Maybe if another group had exposed the IP negotiations or maybe if Wikileaks wasn’t headed by Julian Assange, the fallout of these revelations would be different. Without an invested public, it doesn’t much matter if the negotiations are shrouded in mystery.
So if the TPP fails here, it probably won’t be because of Wikileaks.
In other signing countries, reaction to the leaks has been stronger, different in nature, since many of the health provisions in the TPP resemble U.S. law that can make treatment prohibitively expensive. “If you go to the Sydney Morning Herald, the headlines are all about access to medicine,” said Wallach. But in the US, the most pronounced differences are in Internet freedom—hence the focus on SOPA, rather than more tangible humanitarian concerns. That’s not to say that the health law changes in the US wouldn’t be serious—the TPP suggests we allow surgical procedures and plants and lifeforms to be patented.

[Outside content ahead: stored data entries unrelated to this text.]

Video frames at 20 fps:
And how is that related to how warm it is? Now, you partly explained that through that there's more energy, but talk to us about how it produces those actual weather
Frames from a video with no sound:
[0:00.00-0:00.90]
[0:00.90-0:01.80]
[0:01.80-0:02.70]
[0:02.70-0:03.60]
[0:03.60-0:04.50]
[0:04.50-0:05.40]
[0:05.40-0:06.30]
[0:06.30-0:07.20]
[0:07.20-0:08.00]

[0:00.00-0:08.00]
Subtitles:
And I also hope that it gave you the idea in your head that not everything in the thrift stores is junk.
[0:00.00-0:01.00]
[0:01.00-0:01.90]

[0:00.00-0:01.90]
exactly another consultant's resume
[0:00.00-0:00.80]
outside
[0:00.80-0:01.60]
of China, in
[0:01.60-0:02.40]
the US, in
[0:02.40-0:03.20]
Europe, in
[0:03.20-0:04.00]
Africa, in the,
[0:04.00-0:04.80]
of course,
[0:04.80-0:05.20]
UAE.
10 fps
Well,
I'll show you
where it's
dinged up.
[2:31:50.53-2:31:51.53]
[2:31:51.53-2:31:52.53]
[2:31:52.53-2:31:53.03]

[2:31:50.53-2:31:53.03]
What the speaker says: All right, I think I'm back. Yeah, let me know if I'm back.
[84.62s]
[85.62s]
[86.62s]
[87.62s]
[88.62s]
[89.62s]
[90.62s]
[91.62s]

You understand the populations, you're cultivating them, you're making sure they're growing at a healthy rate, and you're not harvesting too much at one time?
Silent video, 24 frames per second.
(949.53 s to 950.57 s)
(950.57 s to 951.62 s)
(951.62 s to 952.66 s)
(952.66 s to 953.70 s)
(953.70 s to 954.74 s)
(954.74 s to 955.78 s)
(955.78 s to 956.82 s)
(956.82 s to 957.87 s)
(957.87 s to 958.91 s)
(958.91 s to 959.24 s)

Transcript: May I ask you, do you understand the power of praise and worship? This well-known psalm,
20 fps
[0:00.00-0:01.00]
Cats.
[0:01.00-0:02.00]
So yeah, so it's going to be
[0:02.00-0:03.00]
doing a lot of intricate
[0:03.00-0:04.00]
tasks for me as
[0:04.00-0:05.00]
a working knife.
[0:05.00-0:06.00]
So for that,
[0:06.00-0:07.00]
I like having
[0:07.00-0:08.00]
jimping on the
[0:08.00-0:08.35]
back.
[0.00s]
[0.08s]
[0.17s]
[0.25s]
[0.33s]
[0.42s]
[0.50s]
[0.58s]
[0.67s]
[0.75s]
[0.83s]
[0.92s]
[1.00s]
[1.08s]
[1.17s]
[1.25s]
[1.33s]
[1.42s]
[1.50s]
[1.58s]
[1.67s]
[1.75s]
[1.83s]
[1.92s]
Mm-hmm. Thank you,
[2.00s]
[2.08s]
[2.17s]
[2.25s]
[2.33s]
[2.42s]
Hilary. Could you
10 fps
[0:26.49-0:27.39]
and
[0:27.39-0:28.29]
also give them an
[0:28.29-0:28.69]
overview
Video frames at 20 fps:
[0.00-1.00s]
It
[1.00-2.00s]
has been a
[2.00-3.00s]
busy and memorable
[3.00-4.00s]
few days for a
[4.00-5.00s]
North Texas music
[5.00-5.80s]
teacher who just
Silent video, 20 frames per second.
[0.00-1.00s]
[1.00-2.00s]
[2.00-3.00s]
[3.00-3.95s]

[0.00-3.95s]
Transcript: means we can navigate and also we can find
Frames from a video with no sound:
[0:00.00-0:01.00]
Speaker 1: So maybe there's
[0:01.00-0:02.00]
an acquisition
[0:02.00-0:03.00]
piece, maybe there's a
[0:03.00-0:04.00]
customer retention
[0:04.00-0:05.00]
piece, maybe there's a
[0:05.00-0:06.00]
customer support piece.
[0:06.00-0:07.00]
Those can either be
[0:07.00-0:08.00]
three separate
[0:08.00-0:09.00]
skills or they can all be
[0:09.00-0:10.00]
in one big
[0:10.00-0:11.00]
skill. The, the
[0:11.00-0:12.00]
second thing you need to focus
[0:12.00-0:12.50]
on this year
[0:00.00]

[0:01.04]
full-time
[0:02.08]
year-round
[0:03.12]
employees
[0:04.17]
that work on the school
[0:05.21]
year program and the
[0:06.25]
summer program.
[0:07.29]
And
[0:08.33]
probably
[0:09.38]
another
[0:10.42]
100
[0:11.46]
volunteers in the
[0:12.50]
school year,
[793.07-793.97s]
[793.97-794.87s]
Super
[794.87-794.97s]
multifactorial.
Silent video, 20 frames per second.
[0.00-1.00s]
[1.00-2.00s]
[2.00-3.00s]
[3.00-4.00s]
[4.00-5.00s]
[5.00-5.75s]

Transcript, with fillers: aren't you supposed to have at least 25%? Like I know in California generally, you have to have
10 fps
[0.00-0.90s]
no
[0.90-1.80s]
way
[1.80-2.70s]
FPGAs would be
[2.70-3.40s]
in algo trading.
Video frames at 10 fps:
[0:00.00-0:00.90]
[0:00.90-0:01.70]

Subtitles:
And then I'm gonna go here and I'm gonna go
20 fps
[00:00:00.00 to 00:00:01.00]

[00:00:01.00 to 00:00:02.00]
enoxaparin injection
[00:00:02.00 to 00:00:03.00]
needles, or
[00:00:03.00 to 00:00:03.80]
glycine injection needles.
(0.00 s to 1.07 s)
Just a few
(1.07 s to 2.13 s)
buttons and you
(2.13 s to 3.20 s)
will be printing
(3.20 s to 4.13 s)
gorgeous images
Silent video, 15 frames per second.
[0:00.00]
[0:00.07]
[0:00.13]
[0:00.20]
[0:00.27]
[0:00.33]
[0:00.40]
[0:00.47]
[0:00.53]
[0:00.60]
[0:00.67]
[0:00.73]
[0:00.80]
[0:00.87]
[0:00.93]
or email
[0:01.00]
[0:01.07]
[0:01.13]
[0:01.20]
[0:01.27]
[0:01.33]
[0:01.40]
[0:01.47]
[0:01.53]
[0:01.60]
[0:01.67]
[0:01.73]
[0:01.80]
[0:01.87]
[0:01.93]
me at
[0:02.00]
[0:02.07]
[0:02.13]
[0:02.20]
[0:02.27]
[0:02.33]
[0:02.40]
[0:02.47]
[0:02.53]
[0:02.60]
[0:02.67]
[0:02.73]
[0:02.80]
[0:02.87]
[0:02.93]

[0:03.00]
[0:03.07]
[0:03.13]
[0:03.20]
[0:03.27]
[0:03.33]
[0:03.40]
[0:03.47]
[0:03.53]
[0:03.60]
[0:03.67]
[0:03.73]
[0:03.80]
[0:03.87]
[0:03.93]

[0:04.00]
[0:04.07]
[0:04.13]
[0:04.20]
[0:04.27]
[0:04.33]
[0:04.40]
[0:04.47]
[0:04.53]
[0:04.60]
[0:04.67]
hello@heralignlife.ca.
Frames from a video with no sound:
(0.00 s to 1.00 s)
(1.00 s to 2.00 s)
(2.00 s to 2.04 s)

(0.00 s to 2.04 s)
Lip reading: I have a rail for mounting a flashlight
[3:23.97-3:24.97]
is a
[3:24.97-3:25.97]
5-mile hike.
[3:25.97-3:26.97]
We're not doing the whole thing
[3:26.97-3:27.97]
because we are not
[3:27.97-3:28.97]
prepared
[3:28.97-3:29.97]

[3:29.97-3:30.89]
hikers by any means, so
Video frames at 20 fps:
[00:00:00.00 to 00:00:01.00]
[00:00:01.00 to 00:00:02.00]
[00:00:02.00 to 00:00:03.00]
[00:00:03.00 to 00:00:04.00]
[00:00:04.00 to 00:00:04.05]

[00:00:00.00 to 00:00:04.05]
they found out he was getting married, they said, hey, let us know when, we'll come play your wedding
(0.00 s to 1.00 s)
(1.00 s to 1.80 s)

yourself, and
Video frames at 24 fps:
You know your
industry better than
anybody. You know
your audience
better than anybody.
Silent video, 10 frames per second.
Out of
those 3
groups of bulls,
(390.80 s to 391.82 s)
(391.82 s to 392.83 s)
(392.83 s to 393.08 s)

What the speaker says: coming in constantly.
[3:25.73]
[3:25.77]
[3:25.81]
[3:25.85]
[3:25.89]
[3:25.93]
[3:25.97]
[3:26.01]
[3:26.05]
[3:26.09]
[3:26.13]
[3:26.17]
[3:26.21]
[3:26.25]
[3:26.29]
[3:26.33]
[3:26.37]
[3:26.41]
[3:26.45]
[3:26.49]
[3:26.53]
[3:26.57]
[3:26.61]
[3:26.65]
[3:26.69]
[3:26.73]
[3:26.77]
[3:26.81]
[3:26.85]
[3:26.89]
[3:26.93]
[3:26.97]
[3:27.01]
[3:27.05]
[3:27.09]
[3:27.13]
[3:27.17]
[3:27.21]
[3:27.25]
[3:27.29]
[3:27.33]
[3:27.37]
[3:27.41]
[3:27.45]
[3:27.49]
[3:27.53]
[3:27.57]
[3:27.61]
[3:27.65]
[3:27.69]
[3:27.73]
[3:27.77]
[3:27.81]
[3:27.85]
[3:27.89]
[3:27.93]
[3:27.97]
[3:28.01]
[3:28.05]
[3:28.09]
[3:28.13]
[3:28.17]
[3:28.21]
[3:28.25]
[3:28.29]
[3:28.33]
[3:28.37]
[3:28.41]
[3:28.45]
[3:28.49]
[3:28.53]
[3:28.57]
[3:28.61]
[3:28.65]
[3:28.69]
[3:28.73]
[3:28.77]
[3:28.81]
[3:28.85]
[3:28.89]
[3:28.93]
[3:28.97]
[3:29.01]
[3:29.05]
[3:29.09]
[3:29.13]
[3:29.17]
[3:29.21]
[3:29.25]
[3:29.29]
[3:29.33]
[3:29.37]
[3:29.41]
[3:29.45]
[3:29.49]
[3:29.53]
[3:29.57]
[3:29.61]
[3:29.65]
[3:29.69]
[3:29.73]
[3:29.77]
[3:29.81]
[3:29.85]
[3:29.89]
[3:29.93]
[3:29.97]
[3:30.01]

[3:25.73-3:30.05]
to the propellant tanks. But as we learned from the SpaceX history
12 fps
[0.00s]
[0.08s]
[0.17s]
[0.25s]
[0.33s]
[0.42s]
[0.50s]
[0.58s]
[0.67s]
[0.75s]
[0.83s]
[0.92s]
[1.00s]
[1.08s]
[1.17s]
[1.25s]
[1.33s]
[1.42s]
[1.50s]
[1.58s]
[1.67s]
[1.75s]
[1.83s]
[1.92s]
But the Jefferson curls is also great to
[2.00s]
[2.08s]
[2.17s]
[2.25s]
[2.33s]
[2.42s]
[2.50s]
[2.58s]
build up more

But abroad, the TPP leaks shows an IP regime with health laws that resemble the United States—and countries are alarmed. In all likelihood they won’t agree to the proposed terms. It’s unclear how much ground the U.S. will have to cede: Wallach thinks that “It’s going to come down to no agreement or getting something other than what [the U.S.] has demanded.” If the United States can’t convince other nations to fold then it might just refuse to participate in the deal, and without the U.S., the treaty loses most, if not all, of its power.
Congress might also reject the deal. On the same day as the leak, 150 House Democrats released a letter asking for more transparency. “If Congress and the public are not informed of the exact terms of the agreement until the conclusion of the process,” it reads, “then any opportunity for meaningful input is lost.” Twenty-two House Republicans signed a letter to the same effect on Tuesday. But Joseph Laroski, another former official who worked on four TPP chapters, thinks there’s no chance that countries will agree to letting Congress change the terms. “I wouldn’t expect any country to close [the deal] unless they knew the U.S. was going to go to the Hill for an up or down vote.”
Ultimately, neither of these scenarios has much to do with Wikleaks at all.